Years ago I started an online marketing company with some friends and while there I put together a side project that ended up being 1% of Google. At the time Google indexed 8 billion pages and 75 million of those pages were from about 5 dynamic HTML pages. Essentially it was like keyword stuffing 75 million keywords into Google. In retrospect it is a funny story and it went as you would have expected. Insane amounts of traffic and affiliate marketing revenue then banning.
The first question is, why would you be such an asshole to the internet? The short answer is misplaced ambition. I was young, saddled with college loan debt, and the pressure to drive revenue outweighed the risks of doing evil things to Google.

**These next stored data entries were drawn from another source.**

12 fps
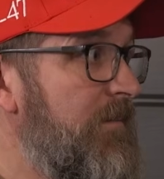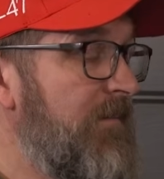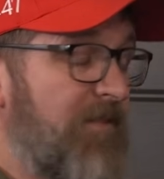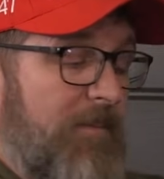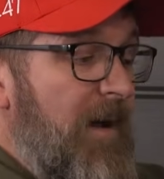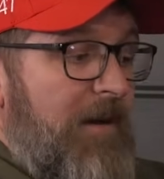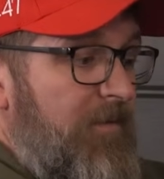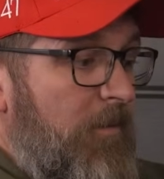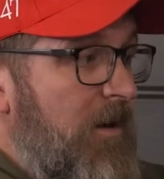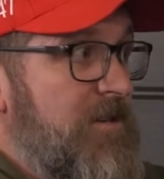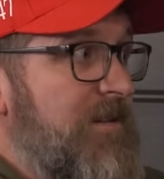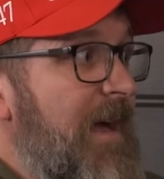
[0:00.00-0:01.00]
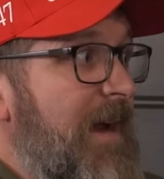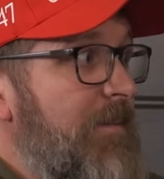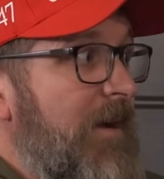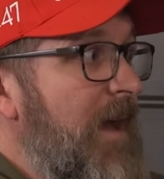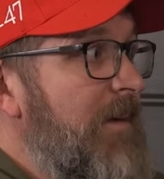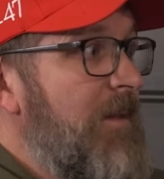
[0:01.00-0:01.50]
For better or for worse, like him or
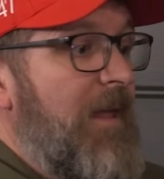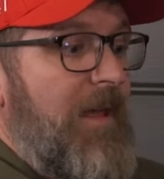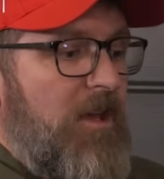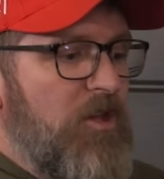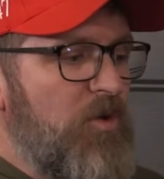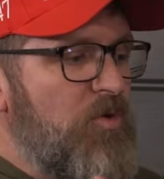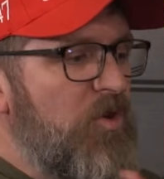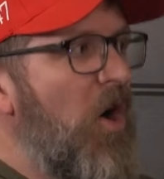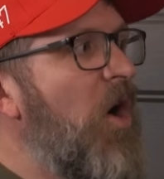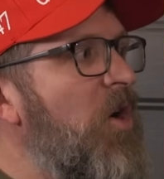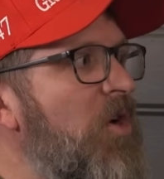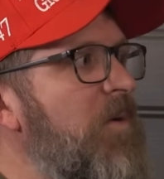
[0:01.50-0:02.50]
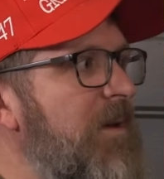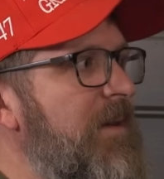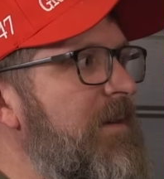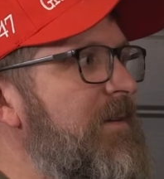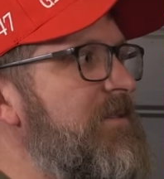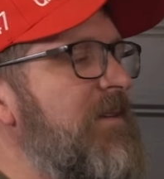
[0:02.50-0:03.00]
I hate him, like you know who he
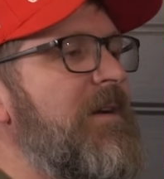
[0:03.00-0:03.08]
is,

To set up this story, our company had 250ish websites in various industries with various levels of SEO that drove affiliate traffic and our employee count was 10ish. Most of our sites leveraged pure white hat SEO and a few sites had some black hat techniques mixed in. Our bread and butter was white hat SEO but those sites took time to cultivate. For that reason I usually mixed in some minor spam to kick start traffic. The minor spam drew some positive attention within the company then the pressure was on to do more of it. That’s how this idea started. Part of the thinking was if a little black hat SEO went a little ways then why not pursue every black hat technique imaginable and see how far that could go. Usually you don’t do this for fear of being banned from Google. I minimized the risk by setting up a new subnet within our colo. By doing so I could get banned and not negatively impact the rest of our business.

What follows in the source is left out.